[Exercise details]
What is needed is an exact reproduction of the listing, without its pictures.

[Given records]
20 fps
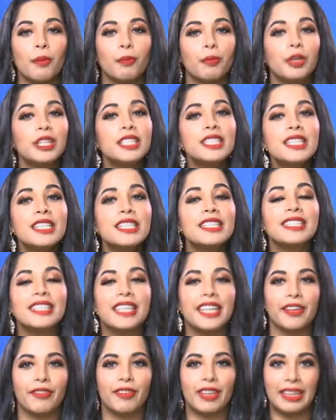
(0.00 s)
Britain is
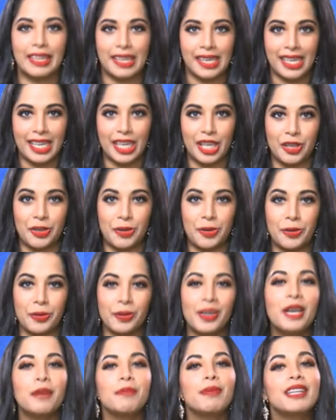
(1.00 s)
leaving the EU,
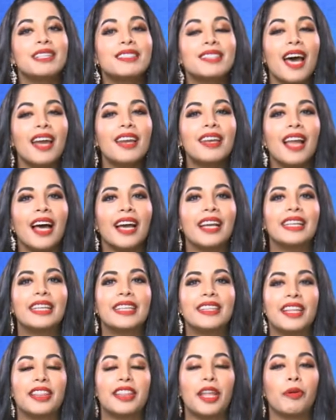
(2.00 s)
but it's unlikely
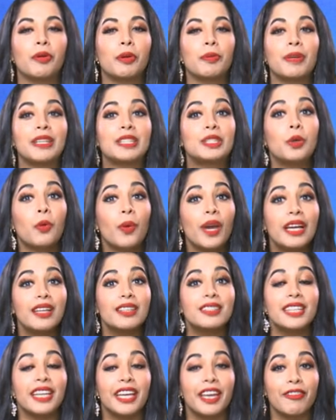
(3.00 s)
that they would be as quick
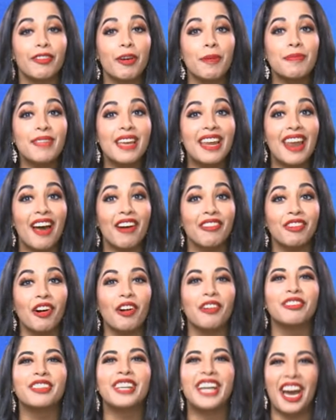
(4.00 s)
to give up their love of
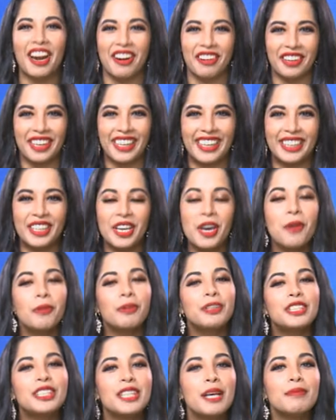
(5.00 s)
curry, which
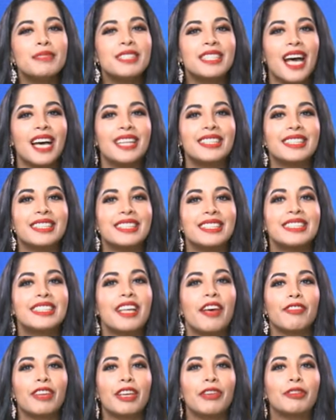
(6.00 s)
some scientists
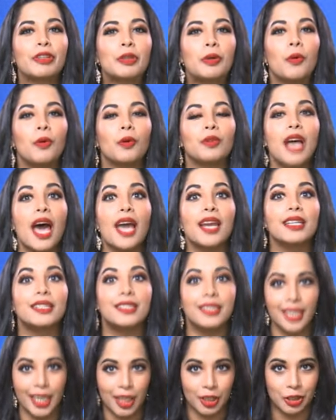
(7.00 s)
have even called an
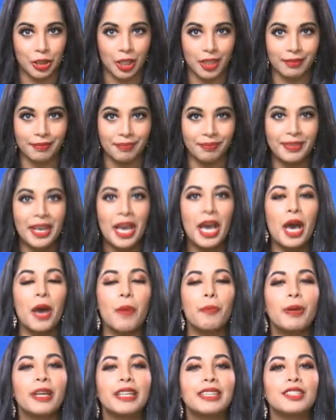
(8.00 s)
addiction.
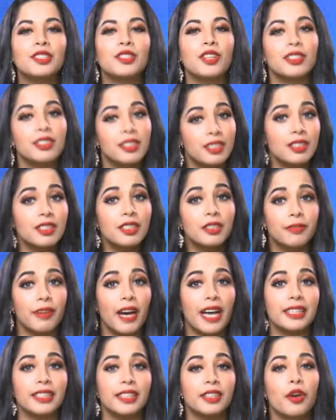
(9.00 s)
Opinions are still
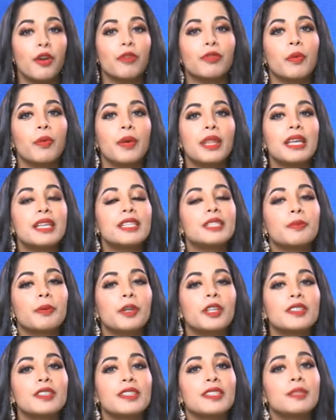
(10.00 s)
divided over whether it's
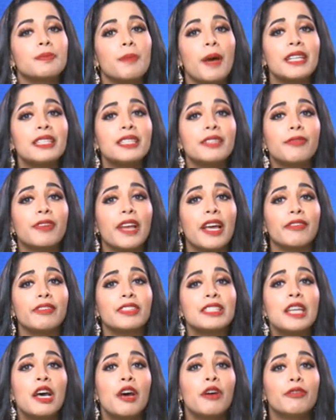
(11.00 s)
because the spicy flavours
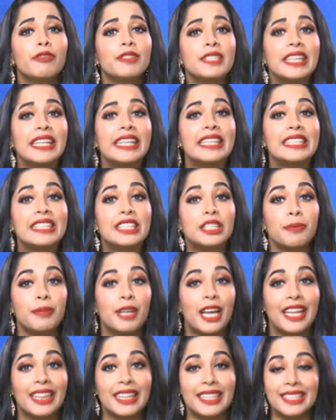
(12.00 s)
physically
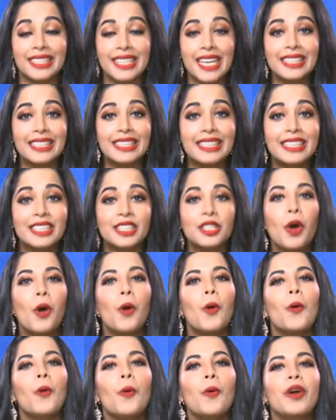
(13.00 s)
stimulate the senses
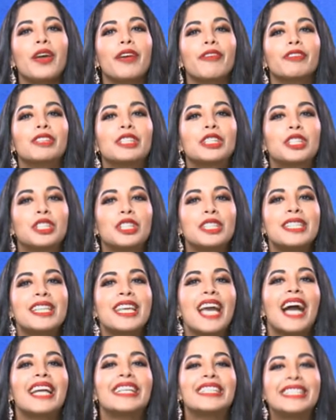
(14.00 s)
or if it's just the
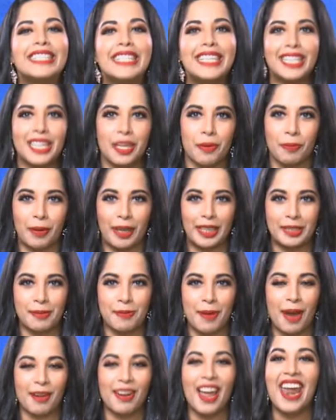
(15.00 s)
idea that brings
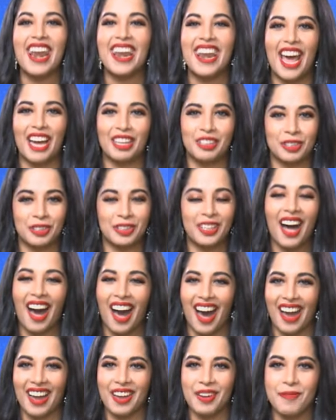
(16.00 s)
about a natural
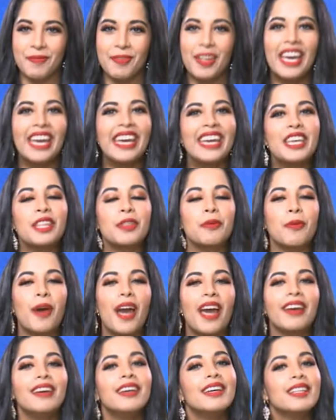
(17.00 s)
high. Either
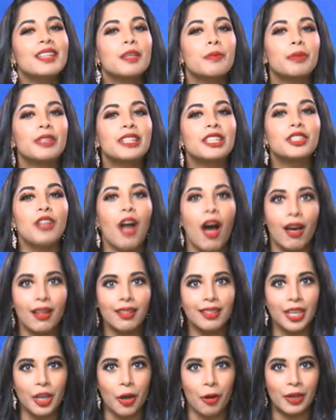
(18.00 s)
way, the British aren't
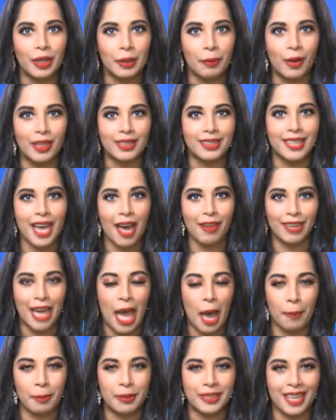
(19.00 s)
the only ones to have an
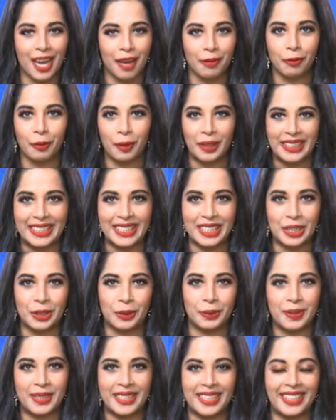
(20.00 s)
appetite for Eastern
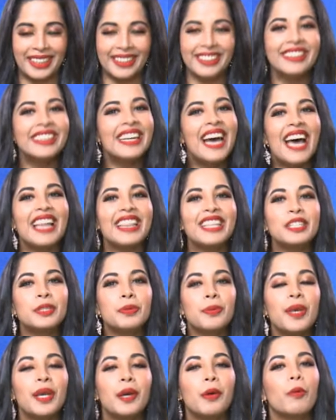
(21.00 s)
cuisine, and this
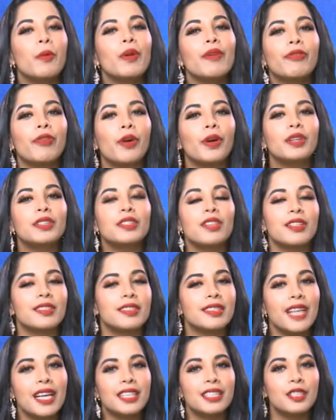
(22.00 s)
week we focus on
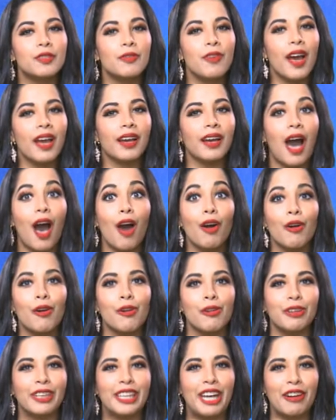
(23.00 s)
satisfying our
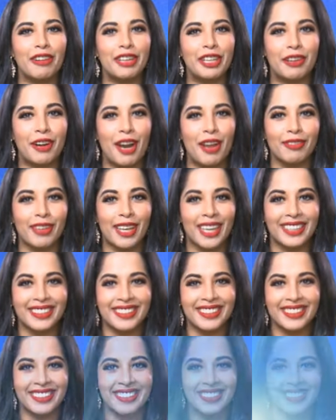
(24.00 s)
own curry cravings.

[Exercise result]
20 fps
(0.00 s)
Britain is
(1.00 s)
leaving the EU,
(2.00 s)
but it's unlikely
(3.00 s)
that they would be as quick
(4.00 s)
to give up their love of
(5.00 s)
curry, which
(6.00 s)
some scientists
(7.00 s)
have even called an
(8.00 s)
addiction.
(9.00 s)
Opinions are still
(10.00 s)
divided over whether it's
(11.00 s)
because the spicy flavours
(12.00 s)
physically
(13.00 s)
stimulate the senses
(14.00 s)
or if it's just the
(15.00 s)
idea that brings
(16.00 s)
about a natural
(17.00 s)
high. Either
(18.00 s)
way, the British aren't
(19.00 s)
the only ones to have an
(20.00 s)
appetite for Eastern
(21.00 s)
cuisine, and this
(22.00 s)
week we focus on
(23.00 s)
satisfying our
(24.00 s)
own curry cravings.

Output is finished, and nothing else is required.